TASK GOAL:
Please reproduce each line of the data below as it stands.

DATA SHOWN:
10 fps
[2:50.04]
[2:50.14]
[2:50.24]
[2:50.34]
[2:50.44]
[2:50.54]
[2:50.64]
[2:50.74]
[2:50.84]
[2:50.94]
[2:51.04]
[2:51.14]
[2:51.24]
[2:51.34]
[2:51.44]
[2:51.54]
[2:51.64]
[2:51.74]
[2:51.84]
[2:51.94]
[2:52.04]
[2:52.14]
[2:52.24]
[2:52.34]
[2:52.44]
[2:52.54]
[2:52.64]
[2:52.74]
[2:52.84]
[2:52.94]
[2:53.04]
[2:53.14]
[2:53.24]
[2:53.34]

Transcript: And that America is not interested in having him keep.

SOLUTION FOR THIS PROBLEM:
10 fps
[2:50.04]
[2:50.14]
[2:50.24]
[2:50.34]
[2:50.44]
[2:50.54]
[2:50.64]
[2:50.74]
[2:50.84]
[2:50.94]
[2:51.04]
[2:51.14]
[2:51.24]
[2:51.34]
[2:51.44]
[2:51.54]
[2:51.64]
[2:51.74]
[2:51.84]
[2:51.94]
[2:52.04]
[2:52.14]
[2:52.24]
[2:52.34]
[2:52.44]
[2:52.54]
[2:52.64]
[2:52.74]
[2:52.84]
[2:52.94]
[2:53.04]
[2:53.14]
[2:53.24]
[2:53.34]

Transcript: And that America is not interested in having him keep.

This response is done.